As for the environmental impact study, which was questioned, it was considered not to be closely related to the building permit, but to the license file of a clbadified institution that made a decision on the Fifth Chamber which partially annulled certain conditions of the license. The current decision to recover the license, but the Shura Council was suspended after a call from the Fattoush).

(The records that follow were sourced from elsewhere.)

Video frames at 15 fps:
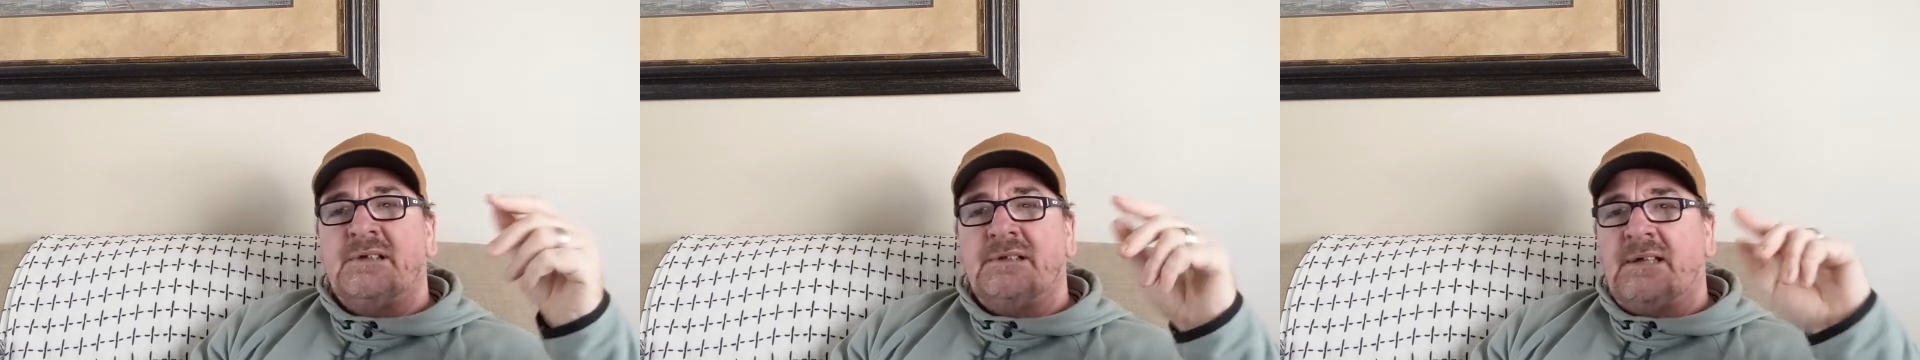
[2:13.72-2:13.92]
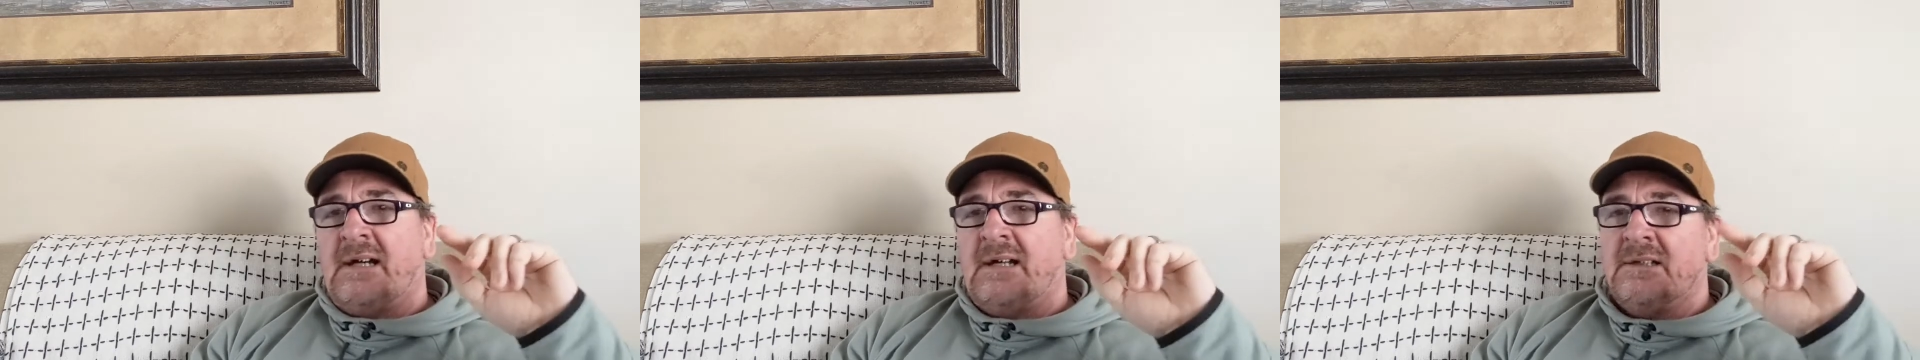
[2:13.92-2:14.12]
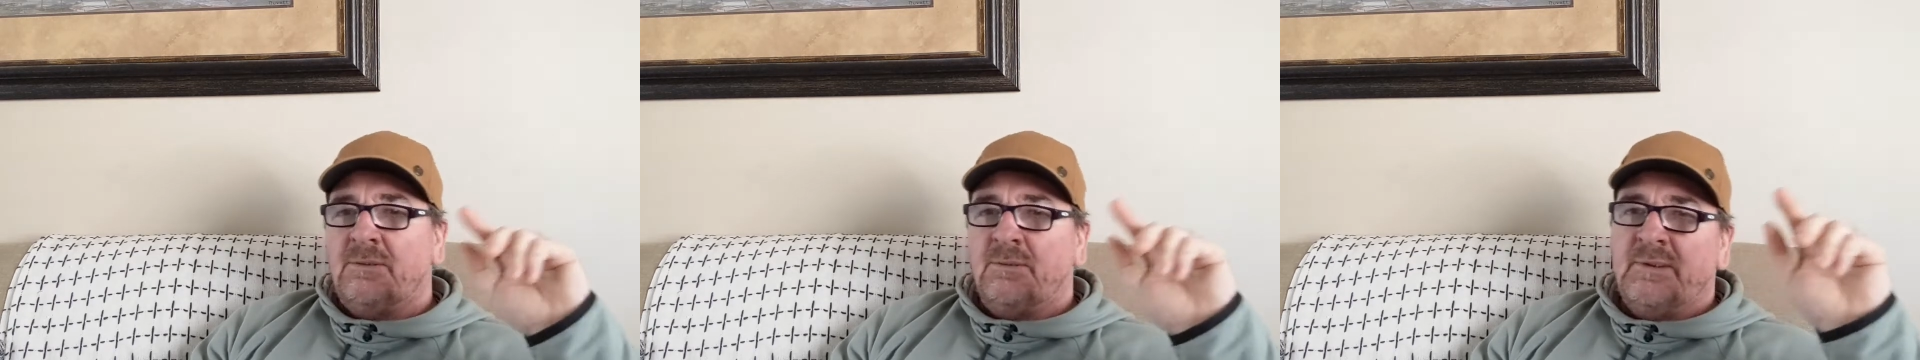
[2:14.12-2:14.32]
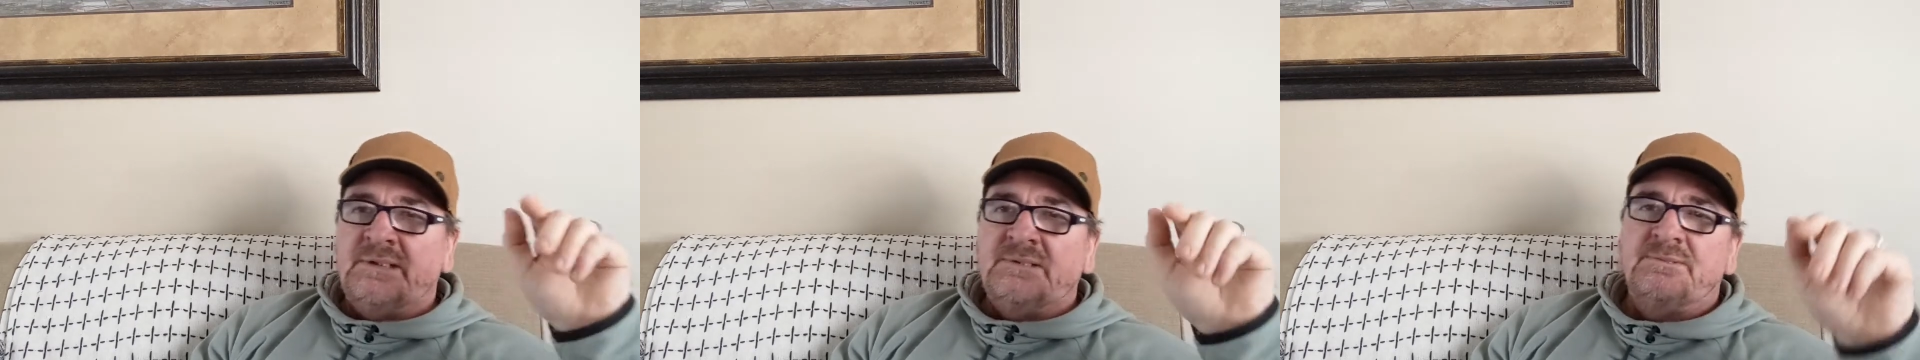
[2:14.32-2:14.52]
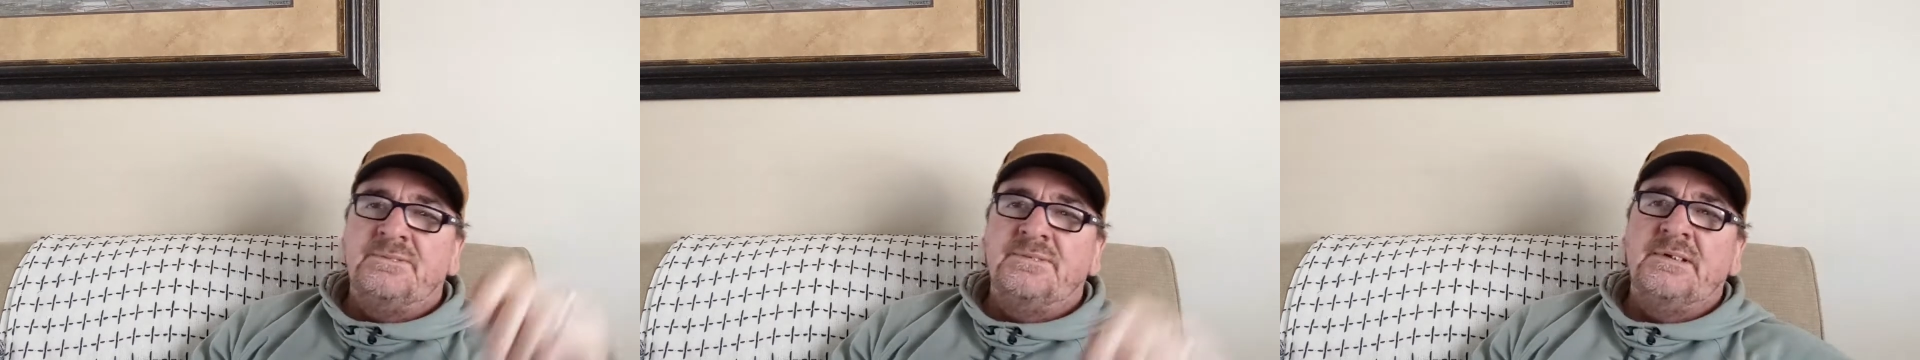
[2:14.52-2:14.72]
did
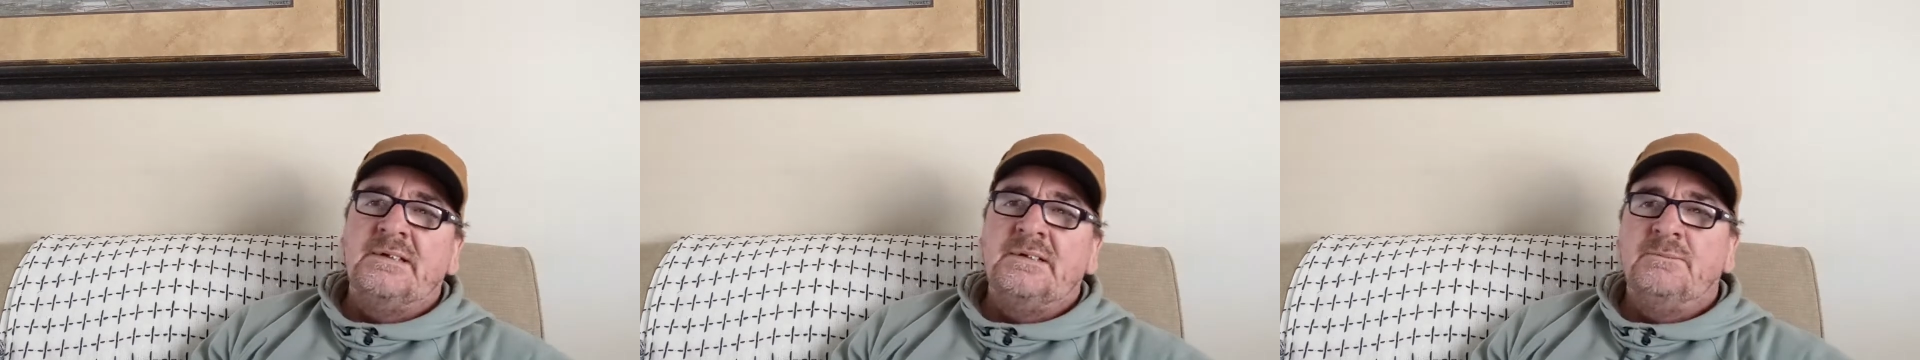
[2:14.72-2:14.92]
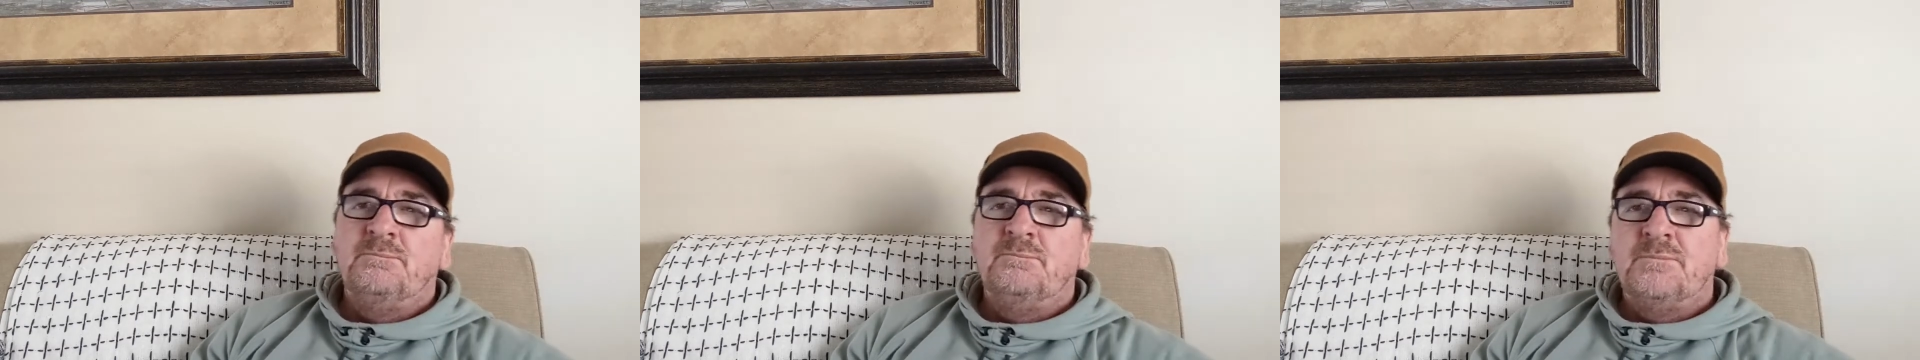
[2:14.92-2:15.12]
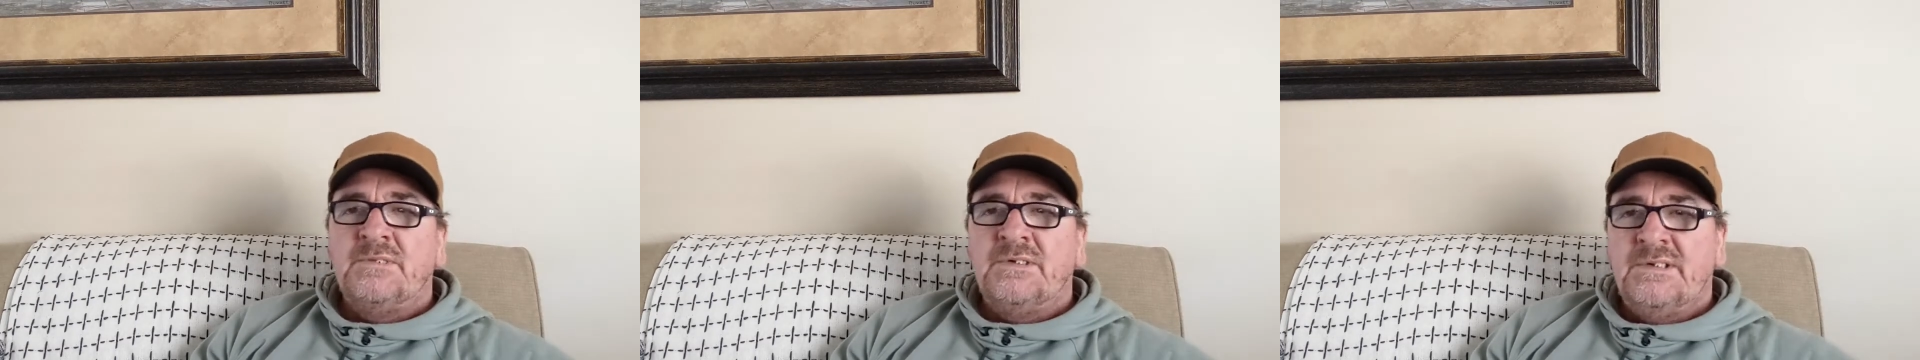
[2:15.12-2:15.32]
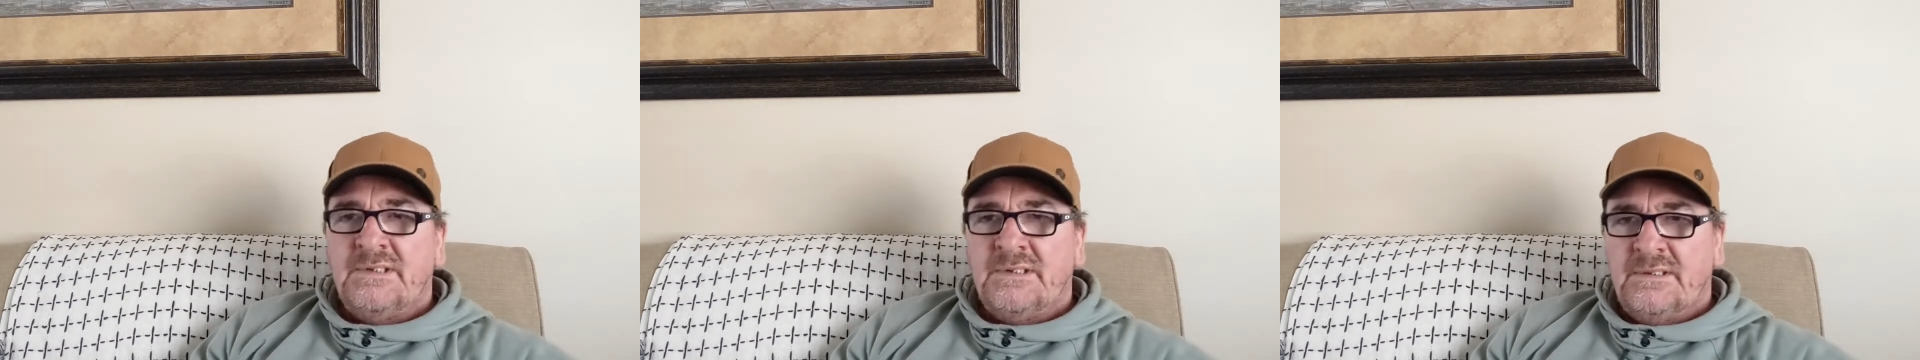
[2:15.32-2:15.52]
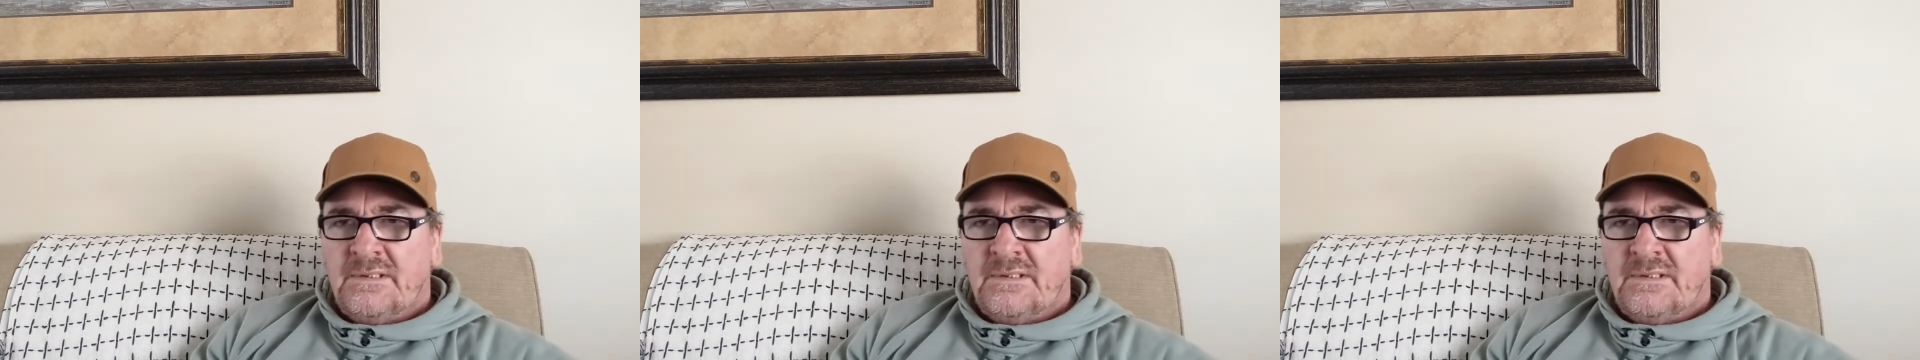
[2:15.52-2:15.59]
Halloween themed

With regard to compensation, the government commissioner indicated that he had no investigative role, but he studied the report legally and gave the same or contrary opinion. Therefore, he said that "the decision is better to show the responsibility of the state for the responsibility of its employees to violate the laws and regulations in force, especially in violation of the law of construction and law of municipalities and the lack of security, which impaired the appellant's interest in not being able to implement the building permit, issued according to the rules ". It only supports the rapporteur in terms of liability for fault and liability, leaving it to the Board of Directors to determine the amount of the appropriate and fair compensation, each type of damage being determined separately according to the liability. with costs and benefits, in light of the feasibility report. A final note added by Serhal at the end of his report, which concerns the proposal to reduce the rate to 3% instead of 9% from the date of the court decision.